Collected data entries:

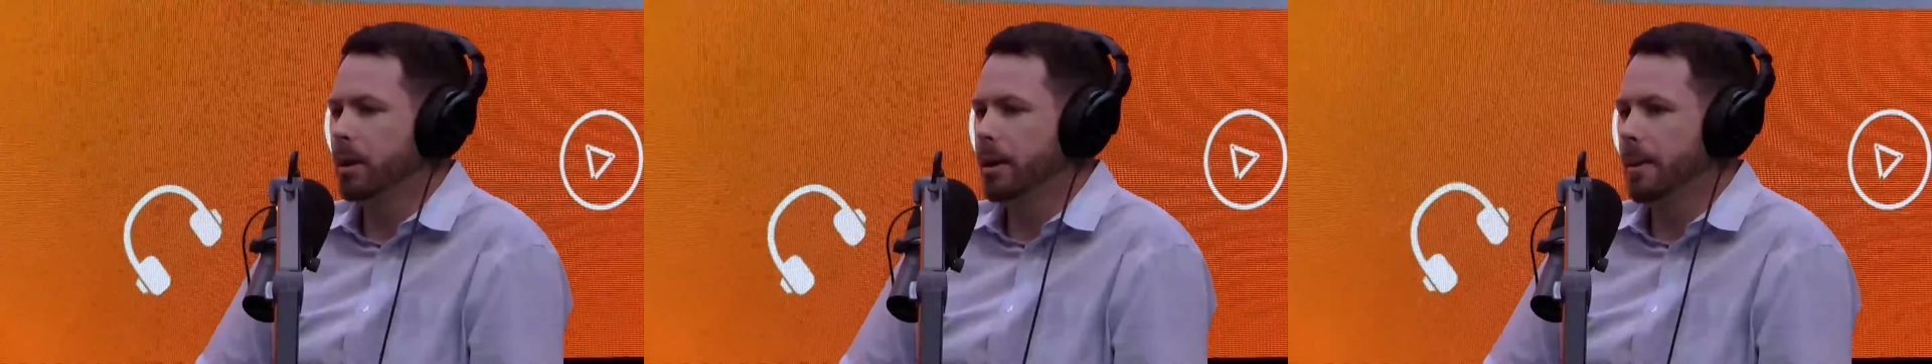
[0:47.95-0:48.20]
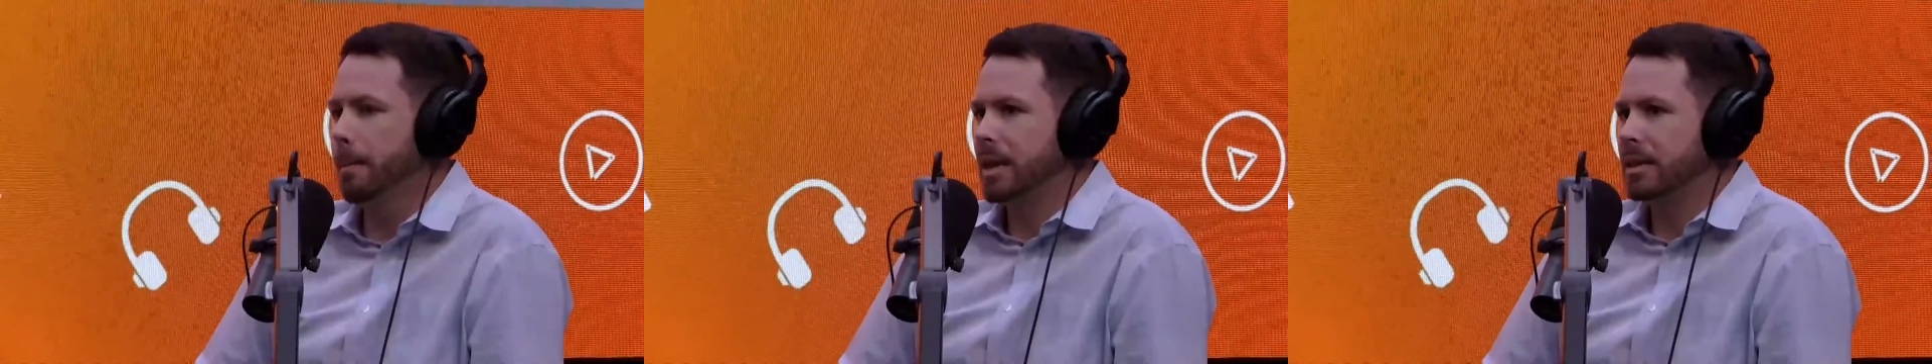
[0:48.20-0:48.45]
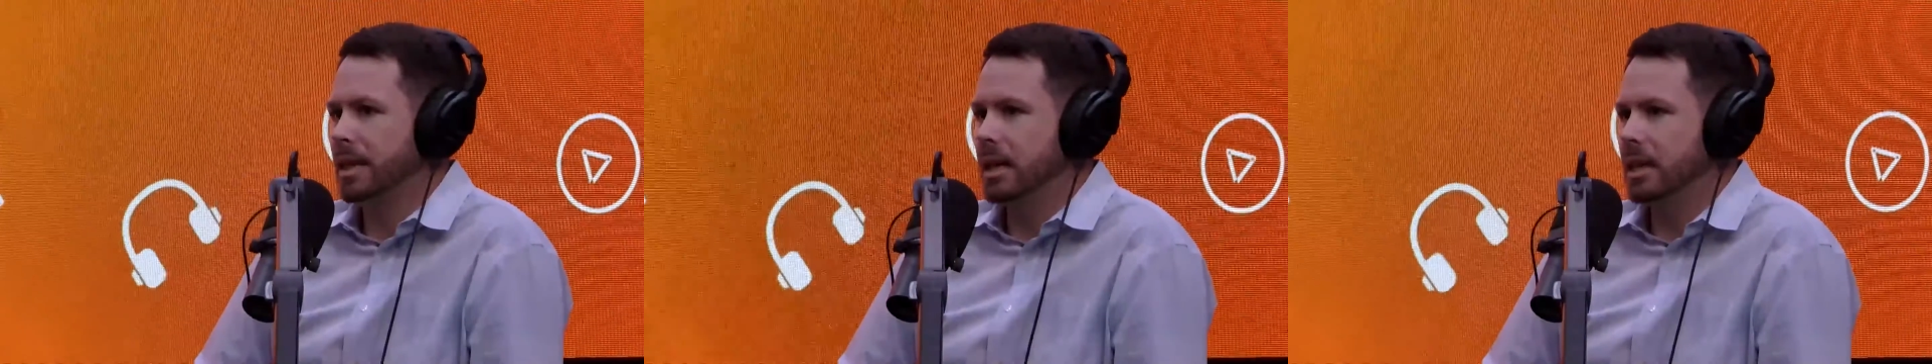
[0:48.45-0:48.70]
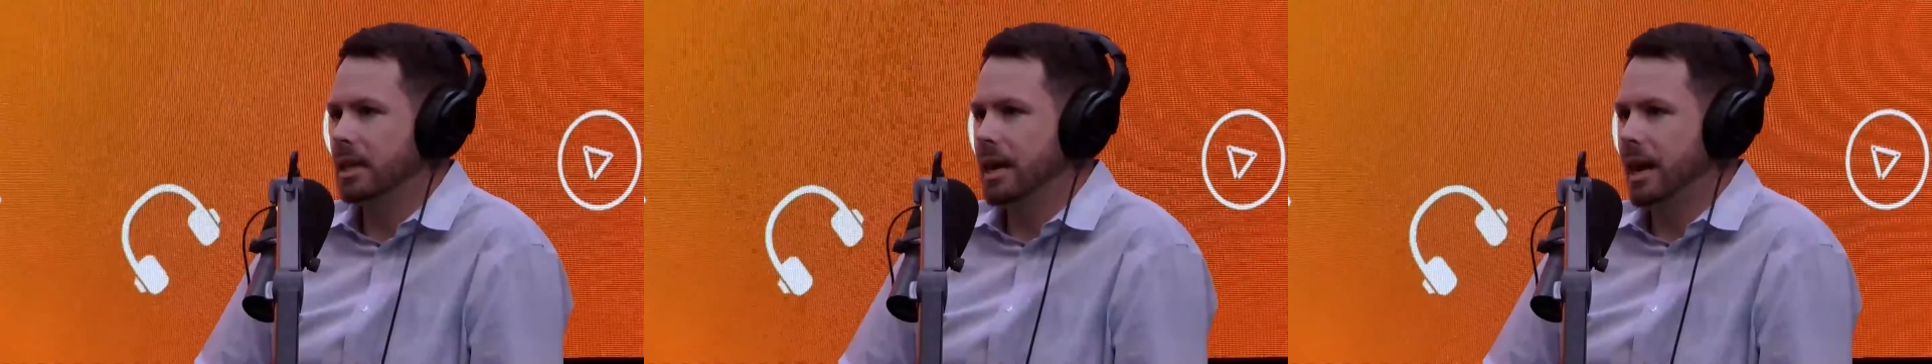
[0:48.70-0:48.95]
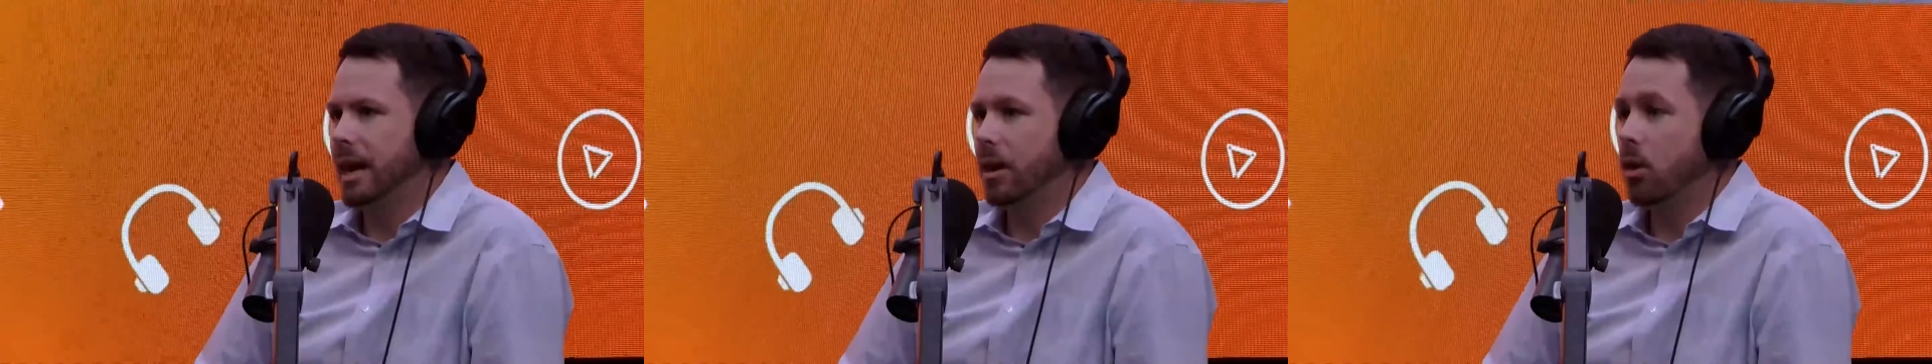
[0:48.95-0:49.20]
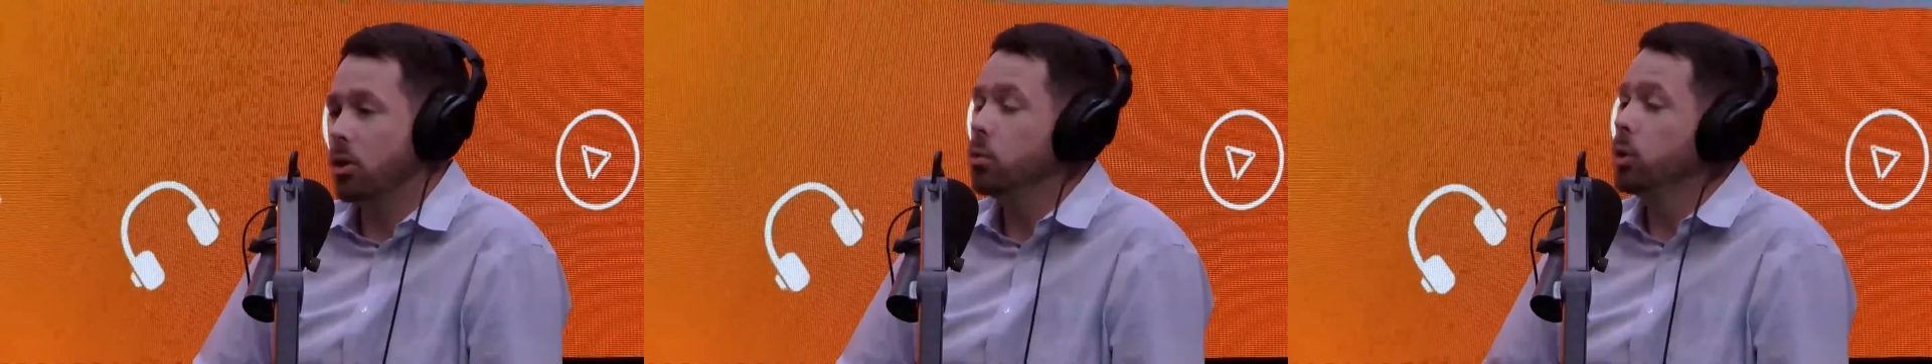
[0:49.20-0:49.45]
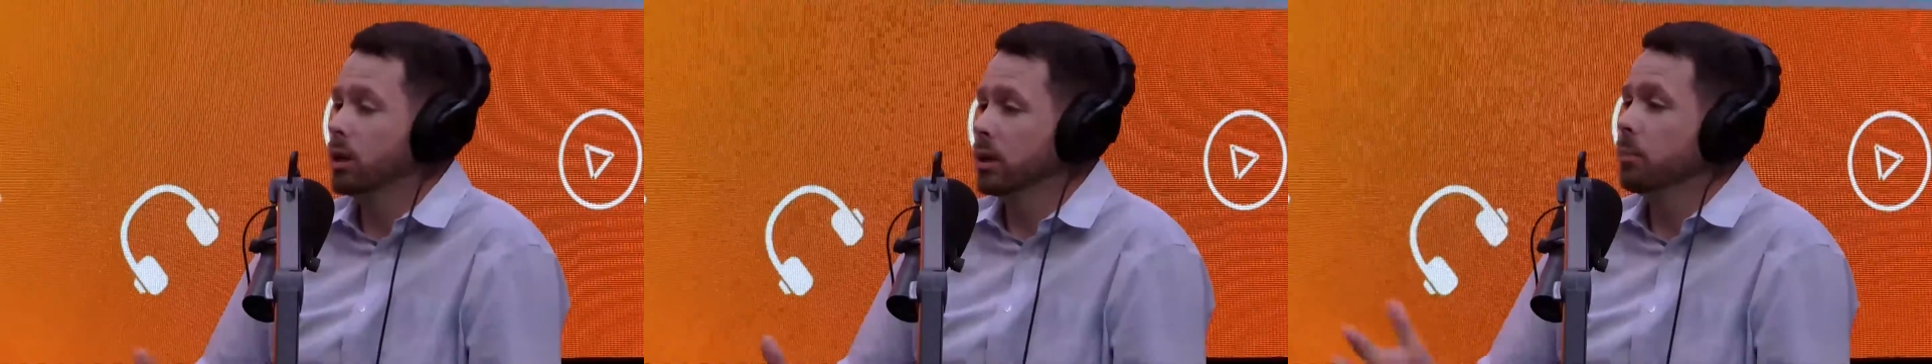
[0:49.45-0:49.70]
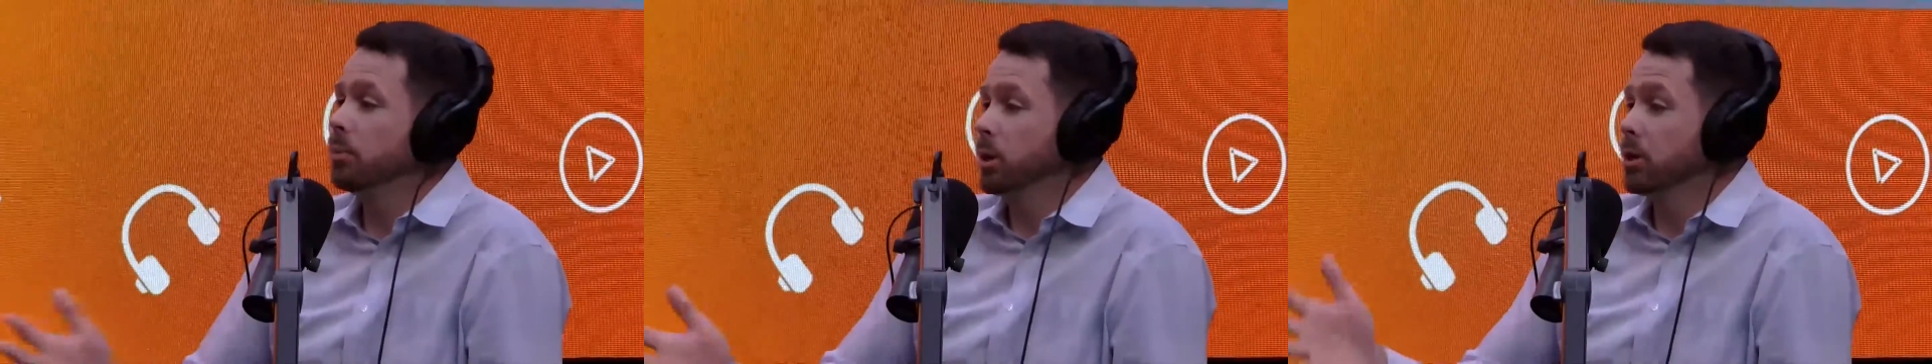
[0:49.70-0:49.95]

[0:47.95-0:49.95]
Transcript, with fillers: But at the end of the day, are you willing to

» WHAT THIS TASK INVOLVES
Please return, without any change, the lines from the line containing "[0:48.70-0:48.95]" through the last line of the entries, dropping the pictures.

» SOLUTION TO THIS PROBLEM
[0:48.70-0:48.95]
[0:48.95-0:49.20]
[0:49.20-0:49.45]
[0:49.45-0:49.70]
[0:49.70-0:49.95]

[0:47.95-0:49.95]
Transcript, with fillers: But at the end of the day, are you willing to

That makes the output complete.